Indeed, only 10 people serve on more than one Indiana public company board. Former Purdue University President Martin Jischke, Indianapolis Motor Speedway chief Anton “Tony” George, Indianapolis businessman William Mays and former Indiana first lady Susan Bayh are among the more prominent double-or triple-dippers.
Last year, Ruffolo earned $137,550 for his service as an independent director of Fort Wayne-based Steel Dynamics. He received another $23,952 for his work on the board at Fort Wayne’s Tower Financial Corp. His director’s seat at Dallas-based Kitty Hawk Inc. paid $87,750 annually, until he stepped down last fall. He also serves on the board of three private companies, but they aren’t required to disclose compensation.
Ruffolo said he isn’t motivated by the money.
“From a practical standpoint, I don’t think board members are on boards to make money. I think they’re on boards to do a good job,” he said. “They’re very involved people who want to use their experience to help corporations do well.”
Increasingly, public-company board positions are high-pressure jobs, said Brian Tobin, an executive compensation practice leader for Philadelphia-based Hay Group Inc. Shareholders and the financial media are much likelier today to hold directors’feet to the fire for bad decisions.
“There’s a reason directors now are not taking on five or six board roles. Now it’s usually no more than three seats, because this is a full-time role,” Tobin said. “There’s a long ramp-up time. And you don’t have the luxury [of an apprentice period] to get up to speed. You have to be spot-on when you show up to the first board meeting. That’s very hard to do-even as a retired executive-for more than three or four organizations.”

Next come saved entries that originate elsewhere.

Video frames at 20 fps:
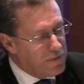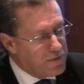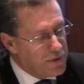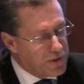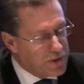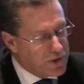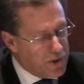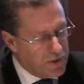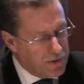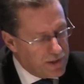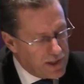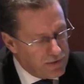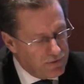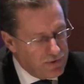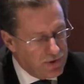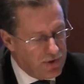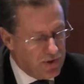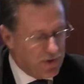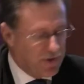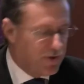Governance Code,
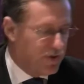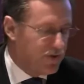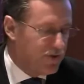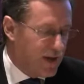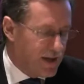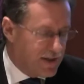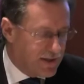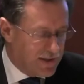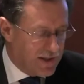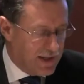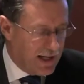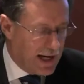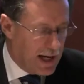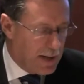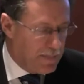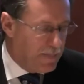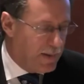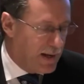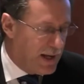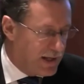as Richard suggests,
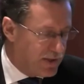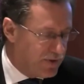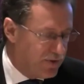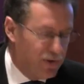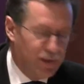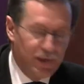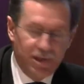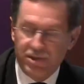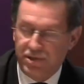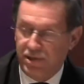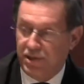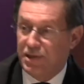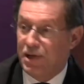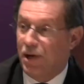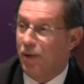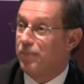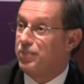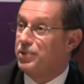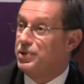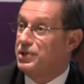applies to listed
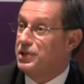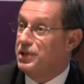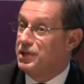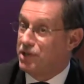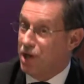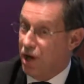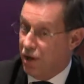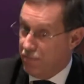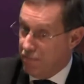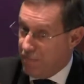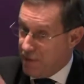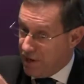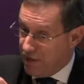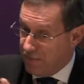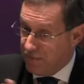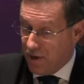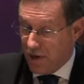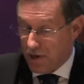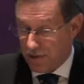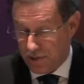companies on
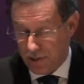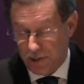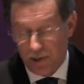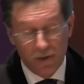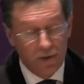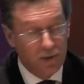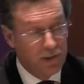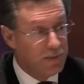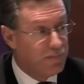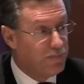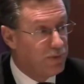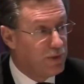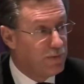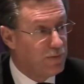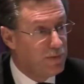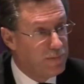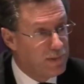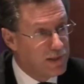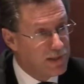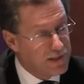main market only,
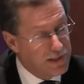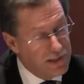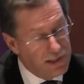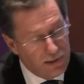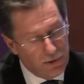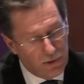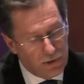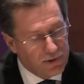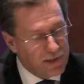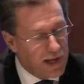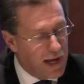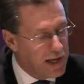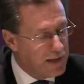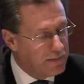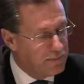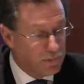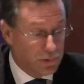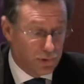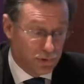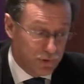premium listing, not
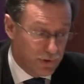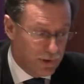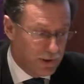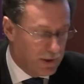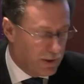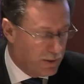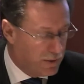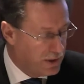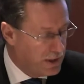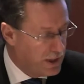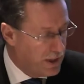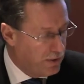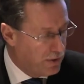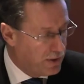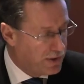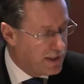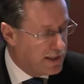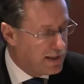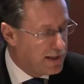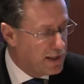AIM,
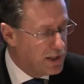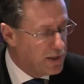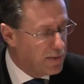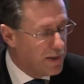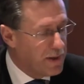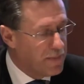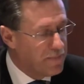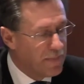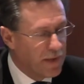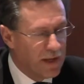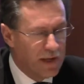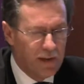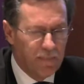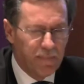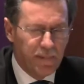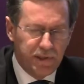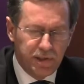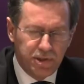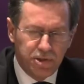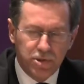or not yet anyway.
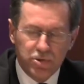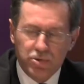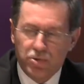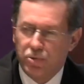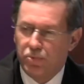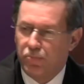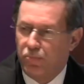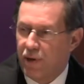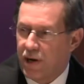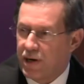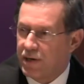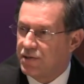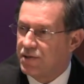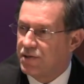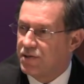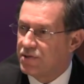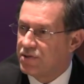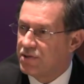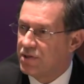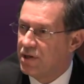But it's just good
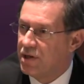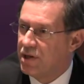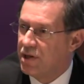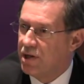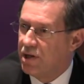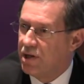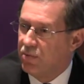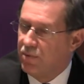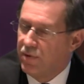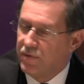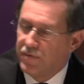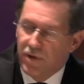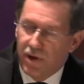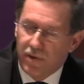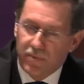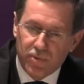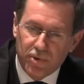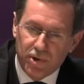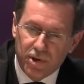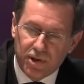practice. We've
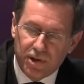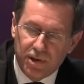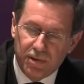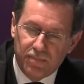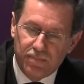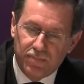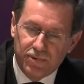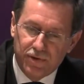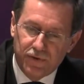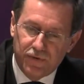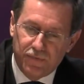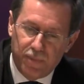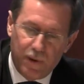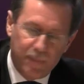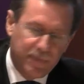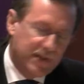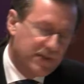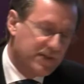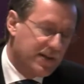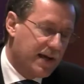done work in sort of
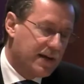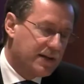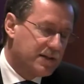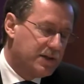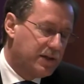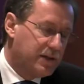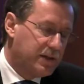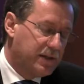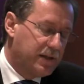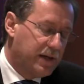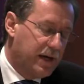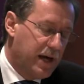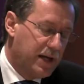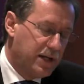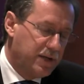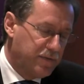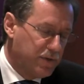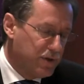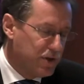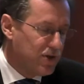public sector
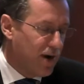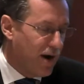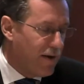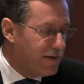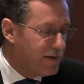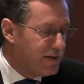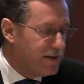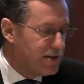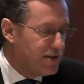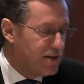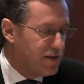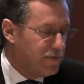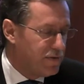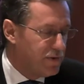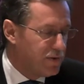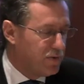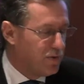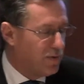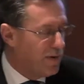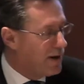and even charities
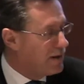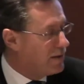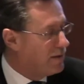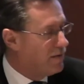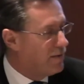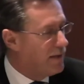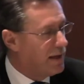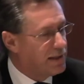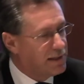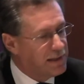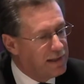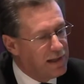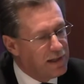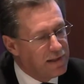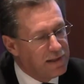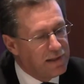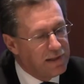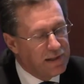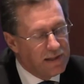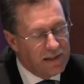who reckon that
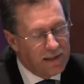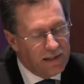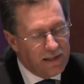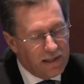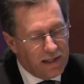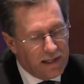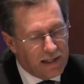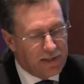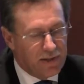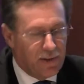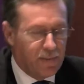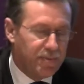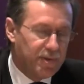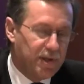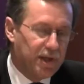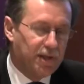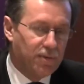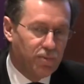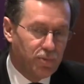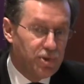clearly it's
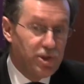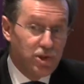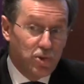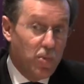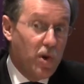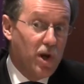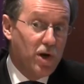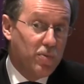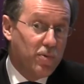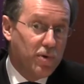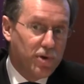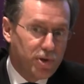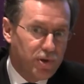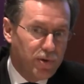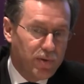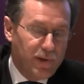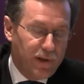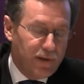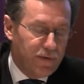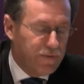something which is well
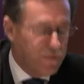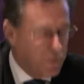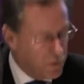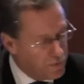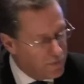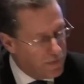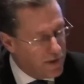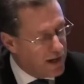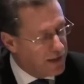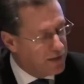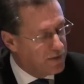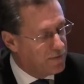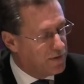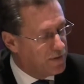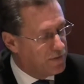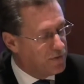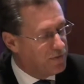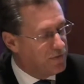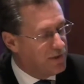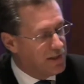worth doing for a variety of
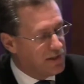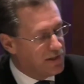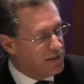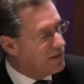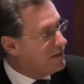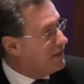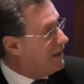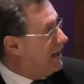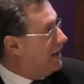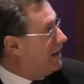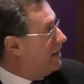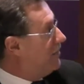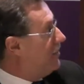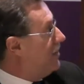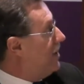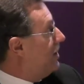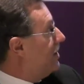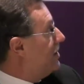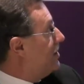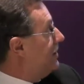different reasons and a
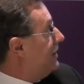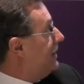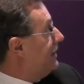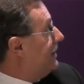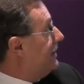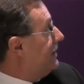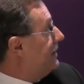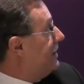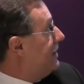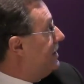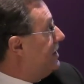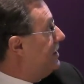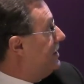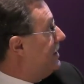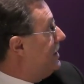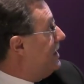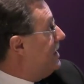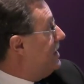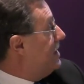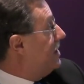variety of
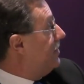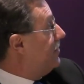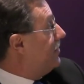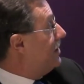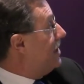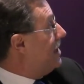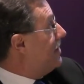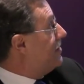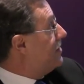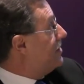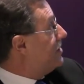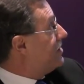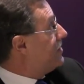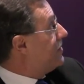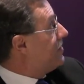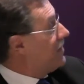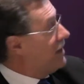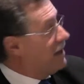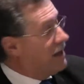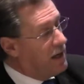different levels.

But Ruffolo said it’s all a matter of time management. He said he doesn’t seek out board memberships, but fields regular invitations due to his leadership roles in northeast Indiana. Ruffolo said he’s turned down many board seats, choosing the few where he believes he can best aid his community.
“It’s a time-consuming function. [But] time is relative. If you’re looking at 20 or 40 hours a week, nobody has [enough] time,” Ruffolo said. “But if you’re really willing to spend time, as I am, you make the time. You shouldn’t be on the board if you’re not willing to devote the time to it.”